# [TASK]
Could you count how many lines of the data include "from" and answer with the number only?
== TASK DATA ==
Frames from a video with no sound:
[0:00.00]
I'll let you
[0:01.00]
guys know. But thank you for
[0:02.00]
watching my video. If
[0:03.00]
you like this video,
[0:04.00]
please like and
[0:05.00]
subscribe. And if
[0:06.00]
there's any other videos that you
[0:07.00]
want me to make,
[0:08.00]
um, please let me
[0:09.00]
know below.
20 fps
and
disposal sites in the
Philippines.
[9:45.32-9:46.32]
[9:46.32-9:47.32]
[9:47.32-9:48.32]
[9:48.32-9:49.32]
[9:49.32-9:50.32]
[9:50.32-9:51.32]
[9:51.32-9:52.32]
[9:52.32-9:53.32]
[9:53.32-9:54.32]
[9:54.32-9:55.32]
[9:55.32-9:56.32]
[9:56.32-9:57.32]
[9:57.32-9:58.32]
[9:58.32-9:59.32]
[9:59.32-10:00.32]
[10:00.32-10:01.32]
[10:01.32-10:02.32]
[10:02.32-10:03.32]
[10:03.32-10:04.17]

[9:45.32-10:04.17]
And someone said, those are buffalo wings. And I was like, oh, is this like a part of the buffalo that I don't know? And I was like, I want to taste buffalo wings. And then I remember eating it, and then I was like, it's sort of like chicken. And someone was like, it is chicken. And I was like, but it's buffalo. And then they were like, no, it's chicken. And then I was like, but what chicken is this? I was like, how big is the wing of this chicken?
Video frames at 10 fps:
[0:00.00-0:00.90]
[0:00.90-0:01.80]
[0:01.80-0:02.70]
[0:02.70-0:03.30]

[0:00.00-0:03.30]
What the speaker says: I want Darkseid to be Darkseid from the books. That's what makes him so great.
===
# [SOLVED PROBLEM]
2